GRASP Special Seminar - Ales Leonardis, University of Ljubljana, "Combining Compositional Shape Hierarchy and Multi-Class Object Taxonomy for Efficient Object Categorization"

Abstract: Visual categorization has been an area of intensive research in the vision community for several decades. Ultimately, the goal is to efficiently detect and recognize an increasing number of object classes. The problem entangles three highly interconnected issues: the internal object representation, which should compactly capture the visual variability of objects and generalize well over each class; a means for learning the representation from a set of input images with as little supervision as possible; and an effective inference algorithm that robustly matches the object representation against the image and scales favorably with the number of objects. In this talk I will present our novel approach which combines a learned compositional hierarchy, representing (2D) shapes of multiple object classes, and a coarse-to-fine matching scheme that exploits a taxonomy of objects to perform efficient object detection.

Our framework for learning a hierarchical compositional shape vocabulary for representing multiple object classes takes simple contour fragments and learns their frequent spatial configurations. These are recursively combined into increasingly more complex and class-specific shape compositions, each exerting a high degree of shape variability. At the top-level of the vocabulary, the compositions represent the whole shapes of the objects. The vocabulary is learned layer after layer, by gradually increasing the size of the window of analysis and reducing the spatial resolution at which the shape configurations are learned. The lower layers are learned jointly on images of all classes, whereas the higher layers of the vocabulary are learned incrementally, by presenting the algorithm with one object class after another.

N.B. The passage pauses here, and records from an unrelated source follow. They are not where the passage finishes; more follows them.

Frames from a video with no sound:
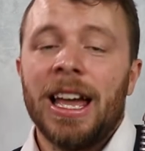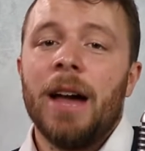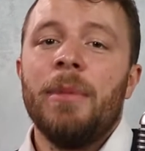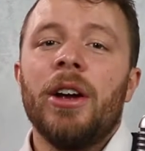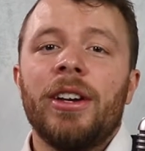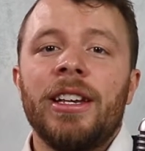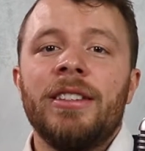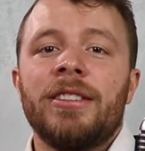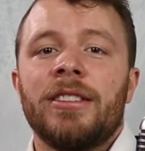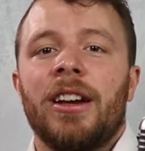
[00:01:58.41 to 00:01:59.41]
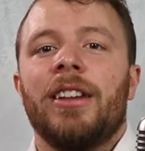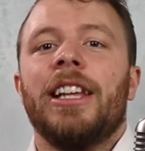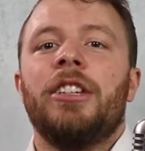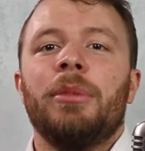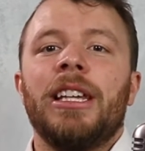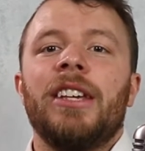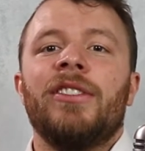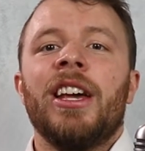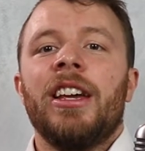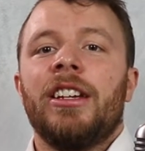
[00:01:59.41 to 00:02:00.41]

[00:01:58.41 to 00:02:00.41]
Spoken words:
Americans are led to believe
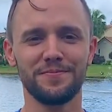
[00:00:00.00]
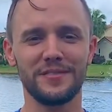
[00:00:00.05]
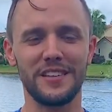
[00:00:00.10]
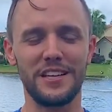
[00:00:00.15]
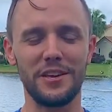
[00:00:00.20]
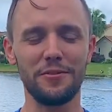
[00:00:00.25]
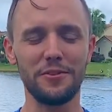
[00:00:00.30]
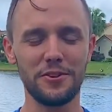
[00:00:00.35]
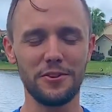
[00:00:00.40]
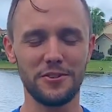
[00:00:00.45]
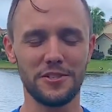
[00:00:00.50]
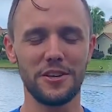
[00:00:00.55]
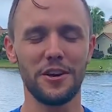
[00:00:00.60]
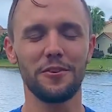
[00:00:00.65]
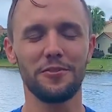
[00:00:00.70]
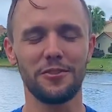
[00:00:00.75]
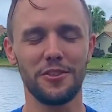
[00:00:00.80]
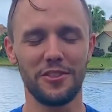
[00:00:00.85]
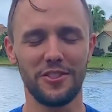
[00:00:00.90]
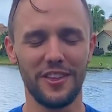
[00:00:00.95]
Giving
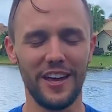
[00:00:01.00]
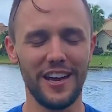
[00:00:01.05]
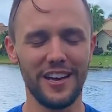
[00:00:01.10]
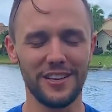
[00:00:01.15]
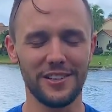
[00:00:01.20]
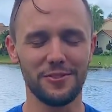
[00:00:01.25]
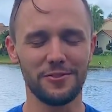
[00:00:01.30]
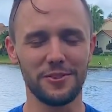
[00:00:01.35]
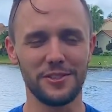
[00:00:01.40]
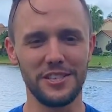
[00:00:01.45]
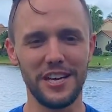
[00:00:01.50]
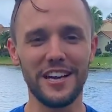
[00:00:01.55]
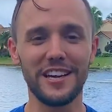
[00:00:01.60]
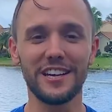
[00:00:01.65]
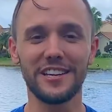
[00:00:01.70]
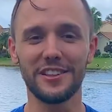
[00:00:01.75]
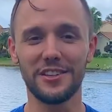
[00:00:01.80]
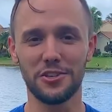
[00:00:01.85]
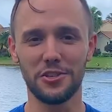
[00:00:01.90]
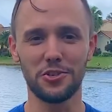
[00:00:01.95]
yourself the thanks for
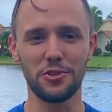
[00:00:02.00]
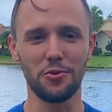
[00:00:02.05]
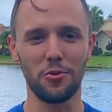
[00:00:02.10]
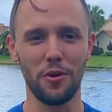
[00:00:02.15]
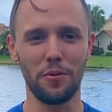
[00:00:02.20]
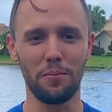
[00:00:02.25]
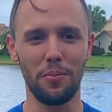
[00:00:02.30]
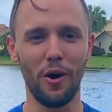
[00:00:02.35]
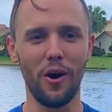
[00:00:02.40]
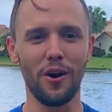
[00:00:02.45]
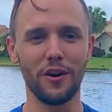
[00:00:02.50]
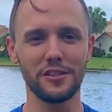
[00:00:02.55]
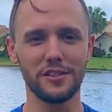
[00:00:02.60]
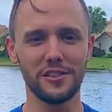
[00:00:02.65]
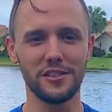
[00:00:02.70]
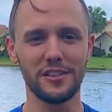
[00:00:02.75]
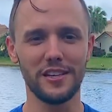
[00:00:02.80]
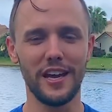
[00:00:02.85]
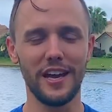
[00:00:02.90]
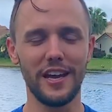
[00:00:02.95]
taking this short pause
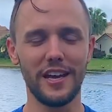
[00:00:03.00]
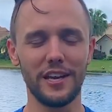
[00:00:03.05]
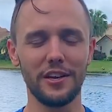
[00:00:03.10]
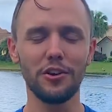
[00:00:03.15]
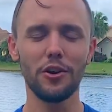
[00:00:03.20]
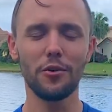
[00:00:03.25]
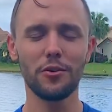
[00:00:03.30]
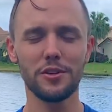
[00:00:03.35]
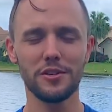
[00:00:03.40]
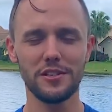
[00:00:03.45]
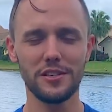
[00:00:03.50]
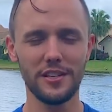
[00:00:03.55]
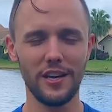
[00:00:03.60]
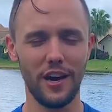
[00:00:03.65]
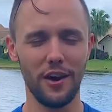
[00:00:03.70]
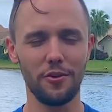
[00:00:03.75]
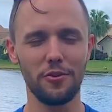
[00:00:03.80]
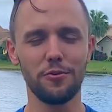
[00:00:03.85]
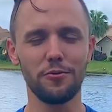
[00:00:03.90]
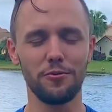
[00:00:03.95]
today and noticing
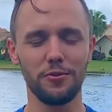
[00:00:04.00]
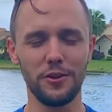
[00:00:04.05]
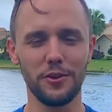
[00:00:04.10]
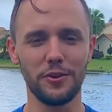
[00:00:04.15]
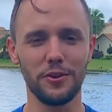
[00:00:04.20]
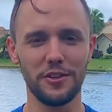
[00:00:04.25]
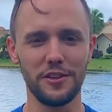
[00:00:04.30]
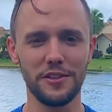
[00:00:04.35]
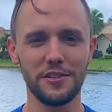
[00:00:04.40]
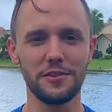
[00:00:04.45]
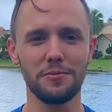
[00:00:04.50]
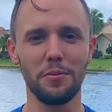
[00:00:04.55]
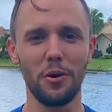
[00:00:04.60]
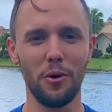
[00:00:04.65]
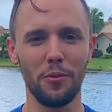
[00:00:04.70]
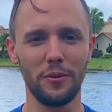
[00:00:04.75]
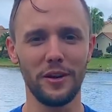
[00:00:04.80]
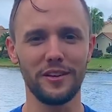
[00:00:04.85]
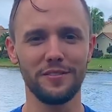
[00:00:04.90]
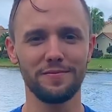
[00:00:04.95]
how you feel in this
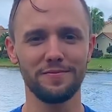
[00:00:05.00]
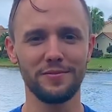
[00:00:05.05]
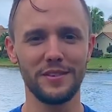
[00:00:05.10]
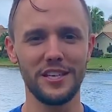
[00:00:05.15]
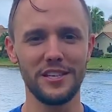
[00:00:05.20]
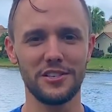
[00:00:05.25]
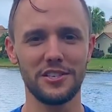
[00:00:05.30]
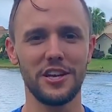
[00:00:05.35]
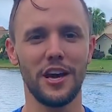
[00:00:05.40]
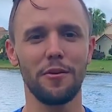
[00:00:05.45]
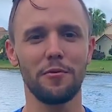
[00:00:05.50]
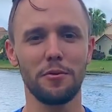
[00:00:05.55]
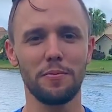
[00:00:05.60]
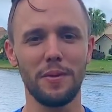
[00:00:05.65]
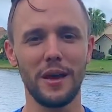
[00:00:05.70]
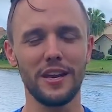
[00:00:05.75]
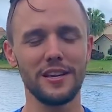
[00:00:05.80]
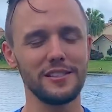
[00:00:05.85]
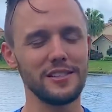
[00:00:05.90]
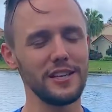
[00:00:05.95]
moment. Each time we
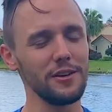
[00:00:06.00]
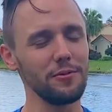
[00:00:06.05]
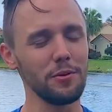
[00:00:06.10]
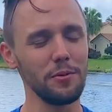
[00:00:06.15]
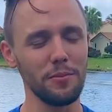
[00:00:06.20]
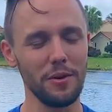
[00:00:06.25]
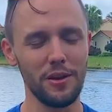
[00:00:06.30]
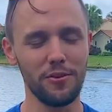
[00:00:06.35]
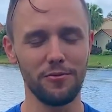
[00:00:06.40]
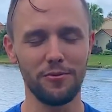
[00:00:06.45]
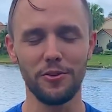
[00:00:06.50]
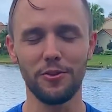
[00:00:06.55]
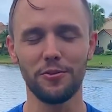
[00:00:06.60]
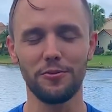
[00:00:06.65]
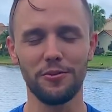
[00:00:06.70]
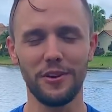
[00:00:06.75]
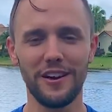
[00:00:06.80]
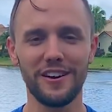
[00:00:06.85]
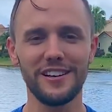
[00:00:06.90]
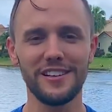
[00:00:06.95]
meditate, we may feel
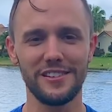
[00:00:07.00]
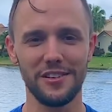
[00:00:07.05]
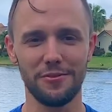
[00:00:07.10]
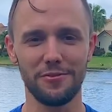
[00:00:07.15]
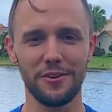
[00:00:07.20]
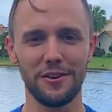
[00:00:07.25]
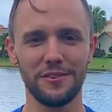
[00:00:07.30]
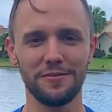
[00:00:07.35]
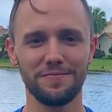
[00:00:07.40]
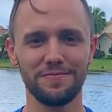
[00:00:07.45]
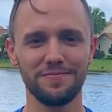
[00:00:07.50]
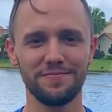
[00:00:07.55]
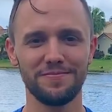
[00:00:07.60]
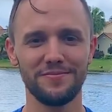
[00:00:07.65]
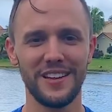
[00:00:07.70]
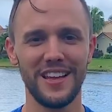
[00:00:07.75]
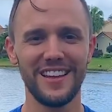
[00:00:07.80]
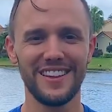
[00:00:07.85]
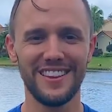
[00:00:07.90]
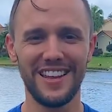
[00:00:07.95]
very different.
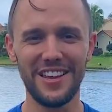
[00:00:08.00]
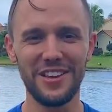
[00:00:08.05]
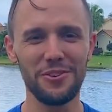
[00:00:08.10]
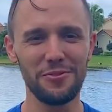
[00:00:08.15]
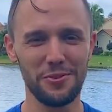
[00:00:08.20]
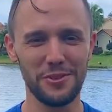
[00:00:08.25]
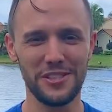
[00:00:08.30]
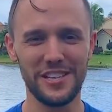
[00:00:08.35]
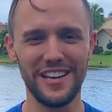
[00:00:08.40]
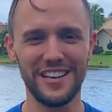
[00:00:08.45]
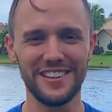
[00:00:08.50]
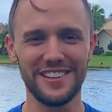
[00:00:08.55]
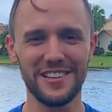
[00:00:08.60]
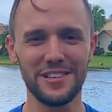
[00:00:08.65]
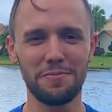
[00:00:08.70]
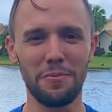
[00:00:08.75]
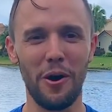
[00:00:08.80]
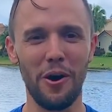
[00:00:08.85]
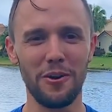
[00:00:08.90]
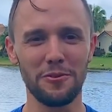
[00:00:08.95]
Thank you for taking
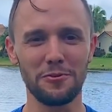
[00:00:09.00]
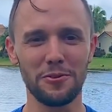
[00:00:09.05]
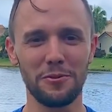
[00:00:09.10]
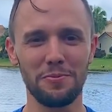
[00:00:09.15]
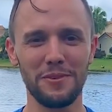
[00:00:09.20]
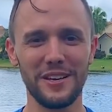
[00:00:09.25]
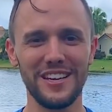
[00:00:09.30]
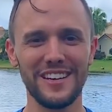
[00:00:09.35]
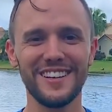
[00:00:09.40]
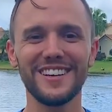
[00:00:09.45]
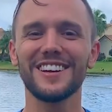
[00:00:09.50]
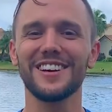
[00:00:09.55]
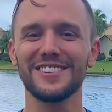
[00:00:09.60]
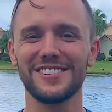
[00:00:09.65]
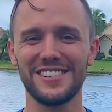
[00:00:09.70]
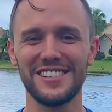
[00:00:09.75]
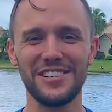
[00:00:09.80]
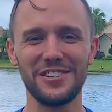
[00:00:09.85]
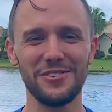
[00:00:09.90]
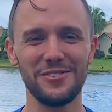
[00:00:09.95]
this pause with me, and I'll
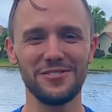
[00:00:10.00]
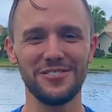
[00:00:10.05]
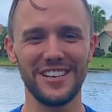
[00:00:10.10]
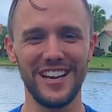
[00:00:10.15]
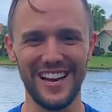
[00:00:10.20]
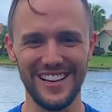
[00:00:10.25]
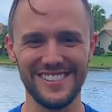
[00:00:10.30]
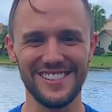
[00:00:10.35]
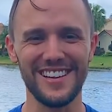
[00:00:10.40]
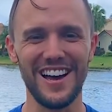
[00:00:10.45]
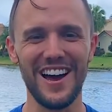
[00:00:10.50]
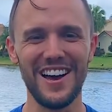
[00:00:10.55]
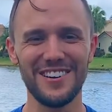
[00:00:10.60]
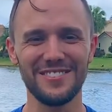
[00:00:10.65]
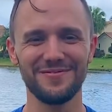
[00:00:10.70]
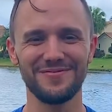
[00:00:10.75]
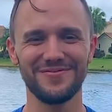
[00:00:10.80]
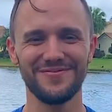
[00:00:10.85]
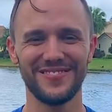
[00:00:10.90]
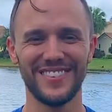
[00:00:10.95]
see you next time.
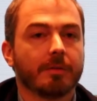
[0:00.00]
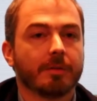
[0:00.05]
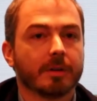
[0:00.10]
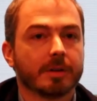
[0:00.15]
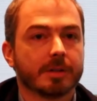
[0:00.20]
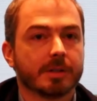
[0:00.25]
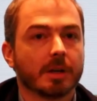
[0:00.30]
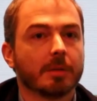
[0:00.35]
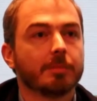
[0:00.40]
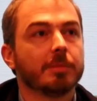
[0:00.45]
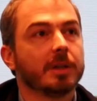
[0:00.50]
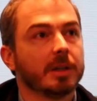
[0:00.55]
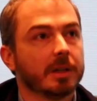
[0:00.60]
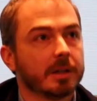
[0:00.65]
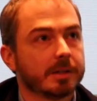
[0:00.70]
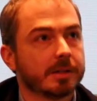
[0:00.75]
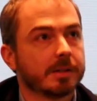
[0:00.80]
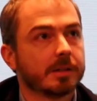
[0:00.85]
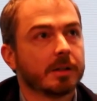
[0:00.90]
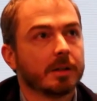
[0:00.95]
for some
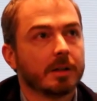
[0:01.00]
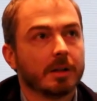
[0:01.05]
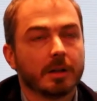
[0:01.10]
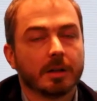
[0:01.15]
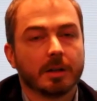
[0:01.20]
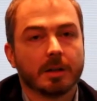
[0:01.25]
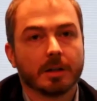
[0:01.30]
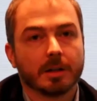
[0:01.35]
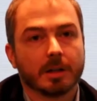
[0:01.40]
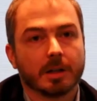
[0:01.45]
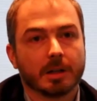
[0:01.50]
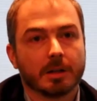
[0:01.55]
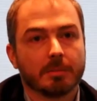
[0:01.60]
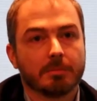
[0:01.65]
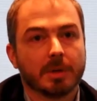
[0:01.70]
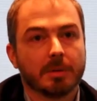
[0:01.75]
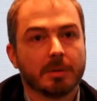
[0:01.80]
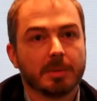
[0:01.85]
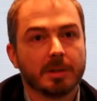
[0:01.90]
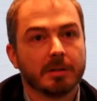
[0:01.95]
years,
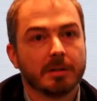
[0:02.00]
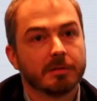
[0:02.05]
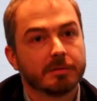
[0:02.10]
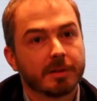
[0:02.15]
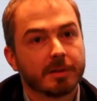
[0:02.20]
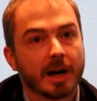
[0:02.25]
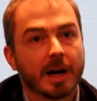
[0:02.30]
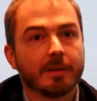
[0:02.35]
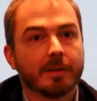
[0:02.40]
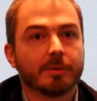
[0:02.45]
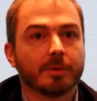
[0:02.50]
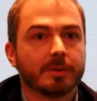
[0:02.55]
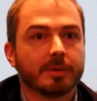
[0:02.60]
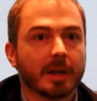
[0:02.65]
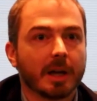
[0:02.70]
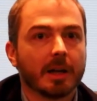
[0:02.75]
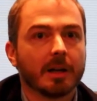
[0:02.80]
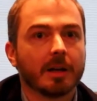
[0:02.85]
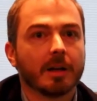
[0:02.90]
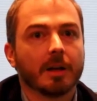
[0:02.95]
maybe 5 to
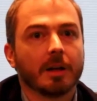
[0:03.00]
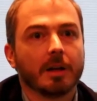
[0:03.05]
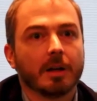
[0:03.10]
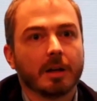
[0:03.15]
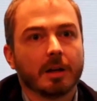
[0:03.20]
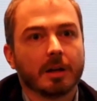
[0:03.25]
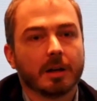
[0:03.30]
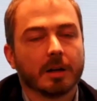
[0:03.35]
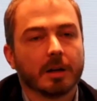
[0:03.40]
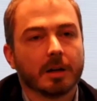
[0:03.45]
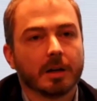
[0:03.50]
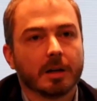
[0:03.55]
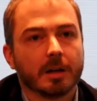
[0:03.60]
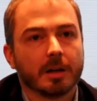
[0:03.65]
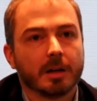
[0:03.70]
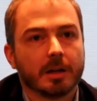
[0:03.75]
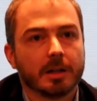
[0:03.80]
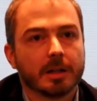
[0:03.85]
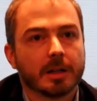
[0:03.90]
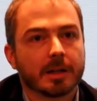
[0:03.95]
10,
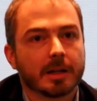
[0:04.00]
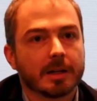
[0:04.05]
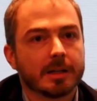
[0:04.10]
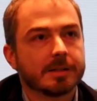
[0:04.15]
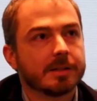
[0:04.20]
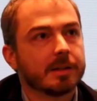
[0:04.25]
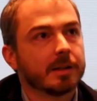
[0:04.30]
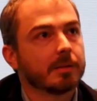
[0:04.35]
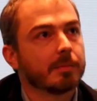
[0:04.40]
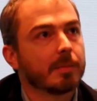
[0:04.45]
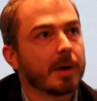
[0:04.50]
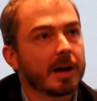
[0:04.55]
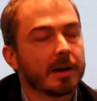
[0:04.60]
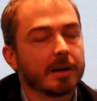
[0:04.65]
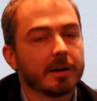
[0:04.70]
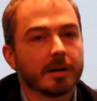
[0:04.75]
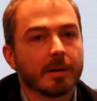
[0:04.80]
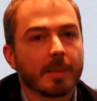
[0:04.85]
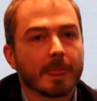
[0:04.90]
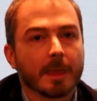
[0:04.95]
in a realistic
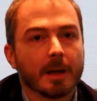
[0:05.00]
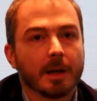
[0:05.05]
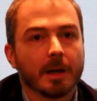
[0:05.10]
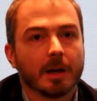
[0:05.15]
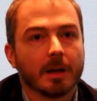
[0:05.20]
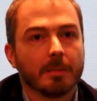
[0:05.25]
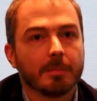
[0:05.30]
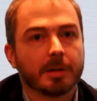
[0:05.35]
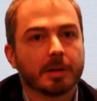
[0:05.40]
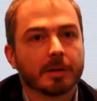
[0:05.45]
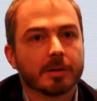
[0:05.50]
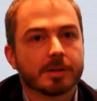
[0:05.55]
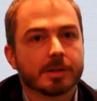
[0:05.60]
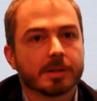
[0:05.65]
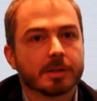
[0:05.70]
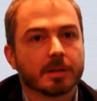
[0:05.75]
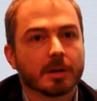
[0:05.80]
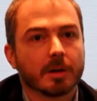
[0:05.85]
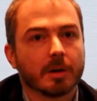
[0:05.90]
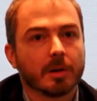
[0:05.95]
manner,
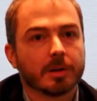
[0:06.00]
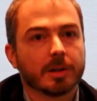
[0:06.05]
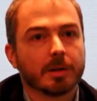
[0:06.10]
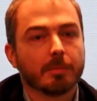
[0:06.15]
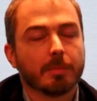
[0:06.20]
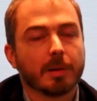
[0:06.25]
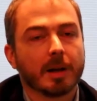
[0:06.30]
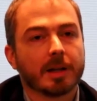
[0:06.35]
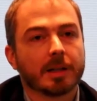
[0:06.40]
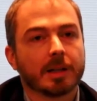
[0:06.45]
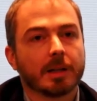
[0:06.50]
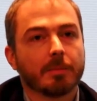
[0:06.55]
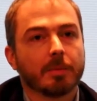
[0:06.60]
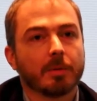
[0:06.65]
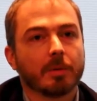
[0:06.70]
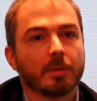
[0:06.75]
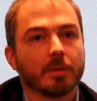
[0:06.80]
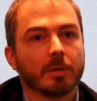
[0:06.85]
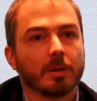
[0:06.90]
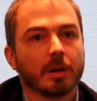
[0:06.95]
because all the
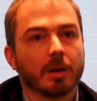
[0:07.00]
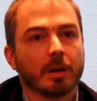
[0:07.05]
implantable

However, in order for recognition systems to scale to a larger number of object categories, and achieve running times logarithmic in the number of classes, building visual class taxonomies becomes necessary. We propose an approach for speeding up recognition times of multi-class part-based object representations. The main idea is to construct a taxonomy of constellation models cascaded from coarse-to-fine resolution and use it in recognition with an efficient search strategy. The structure and the depth of the taxonomy is built automatically in a way that minimizes the number of expected computations during recognition by optimizing the cost-to-power ratio. The combination of the learned taxonomy with the compositional hierarchy of object shape achieves efficiency both with respect to the representation of the structure of objects and in terms of the number of modeled object classes. The experimental results show that the learned multi-class object representation achieves a detection performance comparable to the current state-of-the-art flat approaches with both faster inference and shorter training times.

Presenter's biography

Aleš Leonardis is a full professor and the head of the Visual Cognitive Systems Laboratory with the Faculty of Computer and Information Science, University of Ljubljana. He is also an adjunct professor at the Faculty of Computer Science, Graz University of Technology. From 1988 to 1991, he was a visiting researcher in the General Robotics and Active Sensory Perception Laboratory at the University of Pennsylvania. From 1995 to 1997, he was a postdoctoral associate at the PRIP, Vienna University of Technology. He was also a visiting researcher and a visiting professor at the Swiss Federal Institute of Technology ETH in Zurich and at the Technische Fakultaet der Friedrich-Alexander-Universitaet in Erlangen, respectively. His research interests include robust and adaptive methods for computer vision, object and scene recognition and categorization, statistical visual learning, 3D object modeling, and biologically motivated vision. He is an author or coauthor of more than 160 papers published in journals and conferences and he coauthored the book Segmentation and Recovery of Superquadrics (Kluwer, 2000). He is an Editorial Board Member of Pattern Recognition, an Editor of the Springer Book Series Computational Imaging and Vision, and an Associate Editor of the IEEE Transactions on Pattern Analysis and Machine Intelligence. He has served on the program committees of major computer vision and pattern recognition conferences. He was also a program co-chair of the European Conference on Computer Vision, ECCV 2006. He has received several awards. In 2002, he coauthored a paper, “Multiple Eigenspaces,” which won the 29th Annual Pattern Recognition Society award. In 2004, he was awarded a prestigious national Award for scientific achievements. He is a fellow of the IAPR and a member of the IEEE and the IEEE Computer Society.